Detection limit = 0.154 mg/L.

Conclusions:
The water solubility of polysulfide di-tert-nonyl of <0.154 mg/L has been read across from polysulfide di-tert-dodecyl.
Executive summary:

The water solubility of polysulfide di-tert-nonyl has been read across from polysulfide di-tert-dodecyl. Gancet (2008) is a column elution method study following OECD guideline 105. This study is considered reliable and suitable for use for this endpoint.

Description of key information

The water solubility of the registration substance at 20°C and pH 6.7 was 6.3E-8 g/L (i.e. 0.063 µg/l).

Key value for chemical safety assessment

Water solubility:
0.063 µg/L
at the temperature of:
20 °C

Additional information

A water solubility of 6.3E-8 g/L at 20 degrees C and pH 6.7 was determined for the submission substance Di-tert-Nonyl Polysulfide (CAS 68425-16-1, EC 270-336-2) using a slow-stirring flask method. Quantitative chemical analysis was performed using UPLC-MS. The study did not meet the validity critera for mean recovery (70-110%) and coefficient of variation (≤20%) of accuracy samples in the lowest concentration level (0.2µg/L) which were 147% and 27% respectively. Also, mean recovery of accuracy samples at the highest concentration level (1000µg/L) was 69%, which was slightly outside of the valid range. However, it was stated that this was due to the SPE treatment of aqueous samples and the water solubility value (calculated as a mean of all solubility values in the test) is reliable for this endpoint and demonstrates the very low solubility of the registration substance.

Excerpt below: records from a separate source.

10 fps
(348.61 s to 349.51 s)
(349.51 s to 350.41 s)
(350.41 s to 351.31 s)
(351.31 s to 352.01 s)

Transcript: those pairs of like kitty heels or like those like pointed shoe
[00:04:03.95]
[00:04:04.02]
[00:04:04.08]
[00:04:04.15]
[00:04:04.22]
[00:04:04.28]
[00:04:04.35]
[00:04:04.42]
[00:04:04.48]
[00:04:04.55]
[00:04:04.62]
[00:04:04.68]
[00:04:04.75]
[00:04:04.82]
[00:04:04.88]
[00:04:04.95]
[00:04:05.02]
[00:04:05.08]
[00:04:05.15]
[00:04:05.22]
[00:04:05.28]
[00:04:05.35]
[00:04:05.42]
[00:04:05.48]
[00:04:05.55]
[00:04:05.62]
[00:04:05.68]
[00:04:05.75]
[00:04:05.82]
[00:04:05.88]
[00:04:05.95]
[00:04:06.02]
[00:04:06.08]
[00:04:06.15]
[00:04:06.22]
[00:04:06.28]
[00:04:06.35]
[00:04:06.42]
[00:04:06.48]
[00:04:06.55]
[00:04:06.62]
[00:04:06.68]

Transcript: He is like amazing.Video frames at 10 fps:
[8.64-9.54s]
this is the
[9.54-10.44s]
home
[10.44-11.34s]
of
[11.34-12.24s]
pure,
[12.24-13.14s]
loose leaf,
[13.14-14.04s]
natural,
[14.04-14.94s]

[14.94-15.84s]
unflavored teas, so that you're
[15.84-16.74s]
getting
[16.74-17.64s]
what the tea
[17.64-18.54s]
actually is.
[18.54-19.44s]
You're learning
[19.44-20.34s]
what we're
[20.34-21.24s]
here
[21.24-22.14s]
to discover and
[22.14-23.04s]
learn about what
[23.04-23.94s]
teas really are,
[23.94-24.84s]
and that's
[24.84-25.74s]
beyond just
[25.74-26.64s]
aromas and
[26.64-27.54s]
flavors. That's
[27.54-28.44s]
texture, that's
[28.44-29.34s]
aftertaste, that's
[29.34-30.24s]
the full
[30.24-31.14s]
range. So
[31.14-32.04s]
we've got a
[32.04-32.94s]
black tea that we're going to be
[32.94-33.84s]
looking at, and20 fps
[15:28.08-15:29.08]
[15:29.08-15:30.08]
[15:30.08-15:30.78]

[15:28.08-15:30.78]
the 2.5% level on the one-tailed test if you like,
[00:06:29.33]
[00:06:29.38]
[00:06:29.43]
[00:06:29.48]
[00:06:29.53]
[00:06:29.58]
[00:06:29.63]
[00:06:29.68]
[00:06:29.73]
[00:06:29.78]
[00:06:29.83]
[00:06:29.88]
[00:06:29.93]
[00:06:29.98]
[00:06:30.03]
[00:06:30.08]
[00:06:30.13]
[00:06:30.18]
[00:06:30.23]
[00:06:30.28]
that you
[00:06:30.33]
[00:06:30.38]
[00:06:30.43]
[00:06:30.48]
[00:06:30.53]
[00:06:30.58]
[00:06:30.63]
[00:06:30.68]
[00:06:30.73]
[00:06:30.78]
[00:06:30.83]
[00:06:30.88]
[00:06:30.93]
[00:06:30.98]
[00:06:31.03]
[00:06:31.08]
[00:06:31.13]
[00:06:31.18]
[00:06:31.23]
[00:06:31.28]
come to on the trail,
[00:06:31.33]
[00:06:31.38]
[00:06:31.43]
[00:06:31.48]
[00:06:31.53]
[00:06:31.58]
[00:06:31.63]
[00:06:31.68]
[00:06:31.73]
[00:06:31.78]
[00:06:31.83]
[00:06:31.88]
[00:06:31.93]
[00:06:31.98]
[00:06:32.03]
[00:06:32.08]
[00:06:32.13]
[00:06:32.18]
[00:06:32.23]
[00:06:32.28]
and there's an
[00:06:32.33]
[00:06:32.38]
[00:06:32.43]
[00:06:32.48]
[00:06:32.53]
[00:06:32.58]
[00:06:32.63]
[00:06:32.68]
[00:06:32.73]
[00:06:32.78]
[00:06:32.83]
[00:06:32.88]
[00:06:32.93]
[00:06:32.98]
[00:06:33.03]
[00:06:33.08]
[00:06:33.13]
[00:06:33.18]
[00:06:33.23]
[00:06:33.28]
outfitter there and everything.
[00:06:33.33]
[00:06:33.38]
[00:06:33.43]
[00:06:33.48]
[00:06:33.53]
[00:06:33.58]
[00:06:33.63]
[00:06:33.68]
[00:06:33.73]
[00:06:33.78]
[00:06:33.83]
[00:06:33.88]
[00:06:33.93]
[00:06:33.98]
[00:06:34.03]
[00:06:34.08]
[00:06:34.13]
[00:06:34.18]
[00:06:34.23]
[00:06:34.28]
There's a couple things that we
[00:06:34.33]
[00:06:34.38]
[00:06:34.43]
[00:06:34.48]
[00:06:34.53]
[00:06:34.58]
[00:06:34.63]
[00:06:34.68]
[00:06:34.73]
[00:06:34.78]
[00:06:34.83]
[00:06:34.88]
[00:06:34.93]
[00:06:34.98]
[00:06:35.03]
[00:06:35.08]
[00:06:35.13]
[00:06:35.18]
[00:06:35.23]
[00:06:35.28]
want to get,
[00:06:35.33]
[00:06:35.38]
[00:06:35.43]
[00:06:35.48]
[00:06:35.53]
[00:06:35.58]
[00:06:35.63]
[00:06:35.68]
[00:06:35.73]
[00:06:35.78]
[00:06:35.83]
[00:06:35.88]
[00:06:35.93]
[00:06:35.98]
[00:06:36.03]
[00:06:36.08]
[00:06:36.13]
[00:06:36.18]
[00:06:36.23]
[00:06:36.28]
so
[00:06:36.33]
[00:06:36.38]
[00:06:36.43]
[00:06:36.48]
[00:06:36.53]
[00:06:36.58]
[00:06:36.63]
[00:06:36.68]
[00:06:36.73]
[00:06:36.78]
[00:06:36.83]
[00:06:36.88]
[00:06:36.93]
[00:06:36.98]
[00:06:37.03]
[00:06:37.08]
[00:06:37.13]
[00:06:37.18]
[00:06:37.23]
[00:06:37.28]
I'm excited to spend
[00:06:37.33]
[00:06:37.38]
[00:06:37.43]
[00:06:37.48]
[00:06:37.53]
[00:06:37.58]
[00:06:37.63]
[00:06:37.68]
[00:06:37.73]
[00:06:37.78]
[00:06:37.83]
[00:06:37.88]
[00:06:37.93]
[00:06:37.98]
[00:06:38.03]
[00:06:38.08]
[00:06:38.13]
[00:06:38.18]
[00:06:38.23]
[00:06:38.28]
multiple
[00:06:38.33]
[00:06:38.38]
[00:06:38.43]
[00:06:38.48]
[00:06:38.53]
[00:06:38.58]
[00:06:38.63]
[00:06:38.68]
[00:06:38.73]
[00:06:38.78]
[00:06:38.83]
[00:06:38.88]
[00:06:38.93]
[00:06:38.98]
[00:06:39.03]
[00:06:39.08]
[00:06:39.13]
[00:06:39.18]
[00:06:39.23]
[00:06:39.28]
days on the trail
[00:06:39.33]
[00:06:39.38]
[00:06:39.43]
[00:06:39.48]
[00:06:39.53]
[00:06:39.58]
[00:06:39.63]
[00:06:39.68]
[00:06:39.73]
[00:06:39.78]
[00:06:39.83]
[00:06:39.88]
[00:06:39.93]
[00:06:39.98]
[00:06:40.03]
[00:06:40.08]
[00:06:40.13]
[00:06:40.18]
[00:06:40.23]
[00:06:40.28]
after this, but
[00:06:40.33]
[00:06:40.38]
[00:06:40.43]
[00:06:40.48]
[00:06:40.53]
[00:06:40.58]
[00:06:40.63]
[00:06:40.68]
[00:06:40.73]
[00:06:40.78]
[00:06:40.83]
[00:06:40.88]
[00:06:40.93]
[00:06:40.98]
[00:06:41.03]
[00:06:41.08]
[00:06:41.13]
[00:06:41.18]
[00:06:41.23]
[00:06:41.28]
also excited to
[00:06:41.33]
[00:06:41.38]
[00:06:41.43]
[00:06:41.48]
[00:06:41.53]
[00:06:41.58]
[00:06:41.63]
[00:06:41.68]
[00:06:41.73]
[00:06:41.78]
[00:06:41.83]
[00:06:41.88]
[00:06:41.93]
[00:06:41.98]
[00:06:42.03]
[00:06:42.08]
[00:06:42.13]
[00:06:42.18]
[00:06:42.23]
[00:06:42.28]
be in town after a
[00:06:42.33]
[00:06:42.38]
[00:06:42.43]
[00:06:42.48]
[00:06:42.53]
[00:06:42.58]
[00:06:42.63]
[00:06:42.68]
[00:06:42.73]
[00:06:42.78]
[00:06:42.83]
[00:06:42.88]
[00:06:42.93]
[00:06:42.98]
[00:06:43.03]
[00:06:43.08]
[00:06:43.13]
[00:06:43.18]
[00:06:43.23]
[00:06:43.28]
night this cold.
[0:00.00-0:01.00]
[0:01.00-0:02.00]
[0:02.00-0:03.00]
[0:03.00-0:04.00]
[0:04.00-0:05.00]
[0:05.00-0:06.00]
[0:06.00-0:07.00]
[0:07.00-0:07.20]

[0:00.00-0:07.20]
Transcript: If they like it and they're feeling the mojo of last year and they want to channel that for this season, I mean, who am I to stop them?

The slow-stirring flask method was also applied for the determination of the water solubility of the analogue substance polysulfides, di-tert-dodecyl. Analysis of the test item was made according to an UPLC-MS/MS specific method making use of derivatization with AgBF4. The water solubility of the test item at 20°C was found to be 2.60 x 10-7 g/l (i.e. 0.260 µg/l). The pH of the aqueous samples was 7.3.